(Records excerpted from a collection)
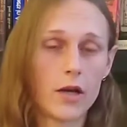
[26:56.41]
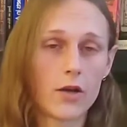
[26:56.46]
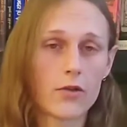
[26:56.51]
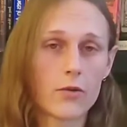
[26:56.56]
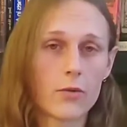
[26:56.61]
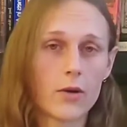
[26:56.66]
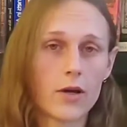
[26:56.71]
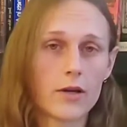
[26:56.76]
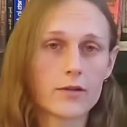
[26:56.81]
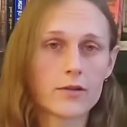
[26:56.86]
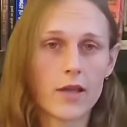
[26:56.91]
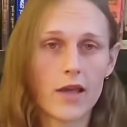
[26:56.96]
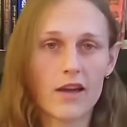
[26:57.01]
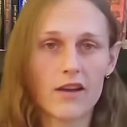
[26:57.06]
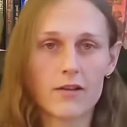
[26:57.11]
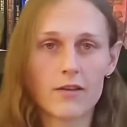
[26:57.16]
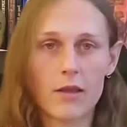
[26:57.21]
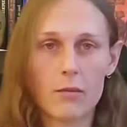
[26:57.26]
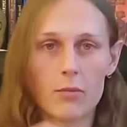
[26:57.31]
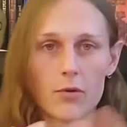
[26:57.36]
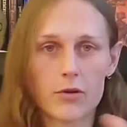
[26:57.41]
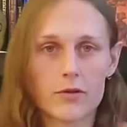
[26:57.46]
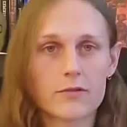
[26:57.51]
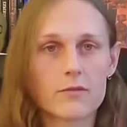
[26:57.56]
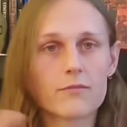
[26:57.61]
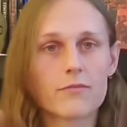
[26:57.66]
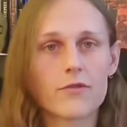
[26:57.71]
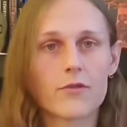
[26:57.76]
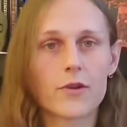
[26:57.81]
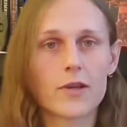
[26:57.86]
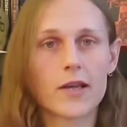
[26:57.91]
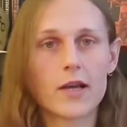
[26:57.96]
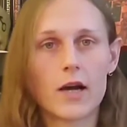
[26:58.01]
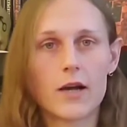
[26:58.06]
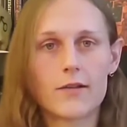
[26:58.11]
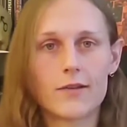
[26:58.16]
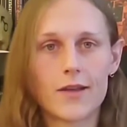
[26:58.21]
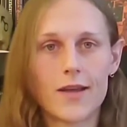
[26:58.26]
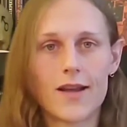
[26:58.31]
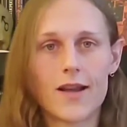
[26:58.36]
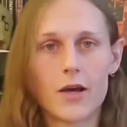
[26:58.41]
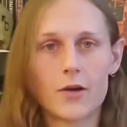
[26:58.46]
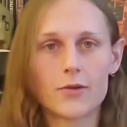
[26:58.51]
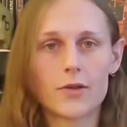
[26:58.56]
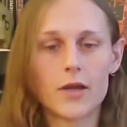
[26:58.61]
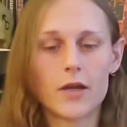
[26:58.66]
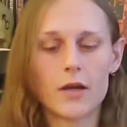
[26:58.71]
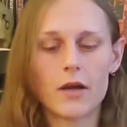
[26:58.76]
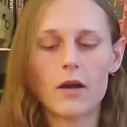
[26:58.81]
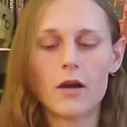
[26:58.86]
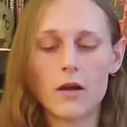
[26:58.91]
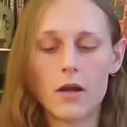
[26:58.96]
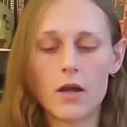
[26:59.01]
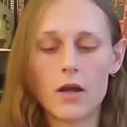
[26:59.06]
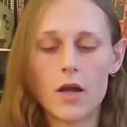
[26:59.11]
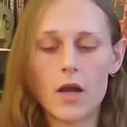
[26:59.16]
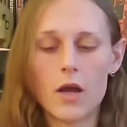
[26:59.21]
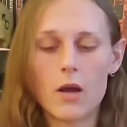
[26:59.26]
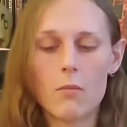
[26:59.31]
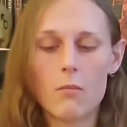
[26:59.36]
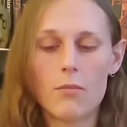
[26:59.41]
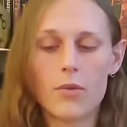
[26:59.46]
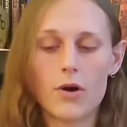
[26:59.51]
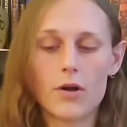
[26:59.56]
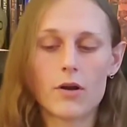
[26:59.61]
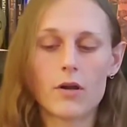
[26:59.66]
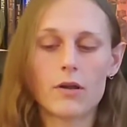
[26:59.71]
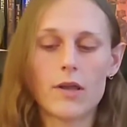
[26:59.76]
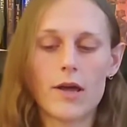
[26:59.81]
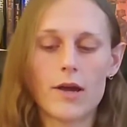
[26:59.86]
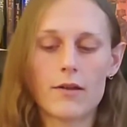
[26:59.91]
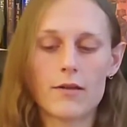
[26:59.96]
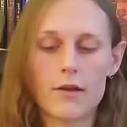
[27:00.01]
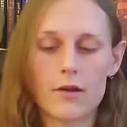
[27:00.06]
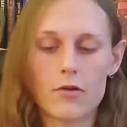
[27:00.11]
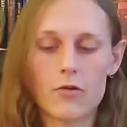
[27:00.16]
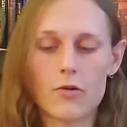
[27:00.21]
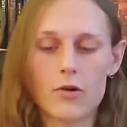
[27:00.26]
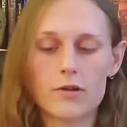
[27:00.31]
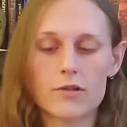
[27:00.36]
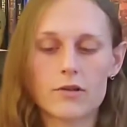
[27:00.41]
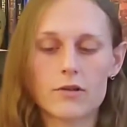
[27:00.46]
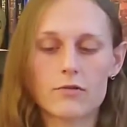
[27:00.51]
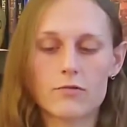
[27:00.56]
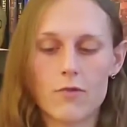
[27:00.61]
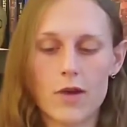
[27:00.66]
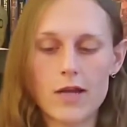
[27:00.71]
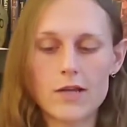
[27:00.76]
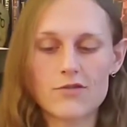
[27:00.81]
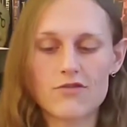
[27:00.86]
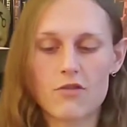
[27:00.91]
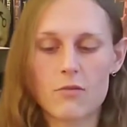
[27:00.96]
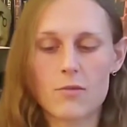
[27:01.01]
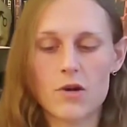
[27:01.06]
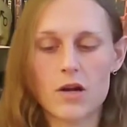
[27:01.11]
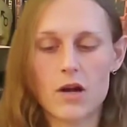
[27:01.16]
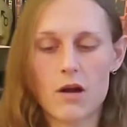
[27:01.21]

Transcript: Otherwise, they put some free content out there, but a lot of their courses range from a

■ Prompt ■
Once the pictures are removed, return the entries exactly as they stand.

■ Response to the task ■
[26:56.41]
[26:56.46]
[26:56.51]
[26:56.56]
[26:56.61]
[26:56.66]
[26:56.71]
[26:56.76]
[26:56.81]
[26:56.86]
[26:56.91]
[26:56.96]
[26:57.01]
[26:57.06]
[26:57.11]
[26:57.16]
[26:57.21]
[26:57.26]
[26:57.31]
[26:57.36]
[26:57.41]
[26:57.46]
[26:57.51]
[26:57.56]
[26:57.61]
[26:57.66]
[26:57.71]
[26:57.76]
[26:57.81]
[26:57.86]
[26:57.91]
[26:57.96]
[26:58.01]
[26:58.06]
[26:58.11]
[26:58.16]
[26:58.21]
[26:58.26]
[26:58.31]
[26:58.36]
[26:58.41]
[26:58.46]
[26:58.51]
[26:58.56]
[26:58.61]
[26:58.66]
[26:58.71]
[26:58.76]
[26:58.81]
[26:58.86]
[26:58.91]
[26:58.96]
[26:59.01]
[26:59.06]
[26:59.11]
[26:59.16]
[26:59.21]
[26:59.26]
[26:59.31]
[26:59.36]
[26:59.41]
[26:59.46]
[26:59.51]
[26:59.56]
[26:59.61]
[26:59.66]
[26:59.71]
[26:59.76]
[26:59.81]
[26:59.86]
[26:59.91]
[26:59.96]
[27:00.01]
[27:00.06]
[27:00.11]
[27:00.16]
[27:00.21]
[27:00.26]
[27:00.31]
[27:00.36]
[27:00.41]
[27:00.46]
[27:00.51]
[27:00.56]
[27:00.61]
[27:00.66]
[27:00.71]
[27:00.76]
[27:00.81]
[27:00.86]
[27:00.91]
[27:00.96]
[27:01.01]
[27:01.06]
[27:01.11]
[27:01.16]
[27:01.21]

Transcript: Otherwise, they put some free content out there, but a lot of their courses range from a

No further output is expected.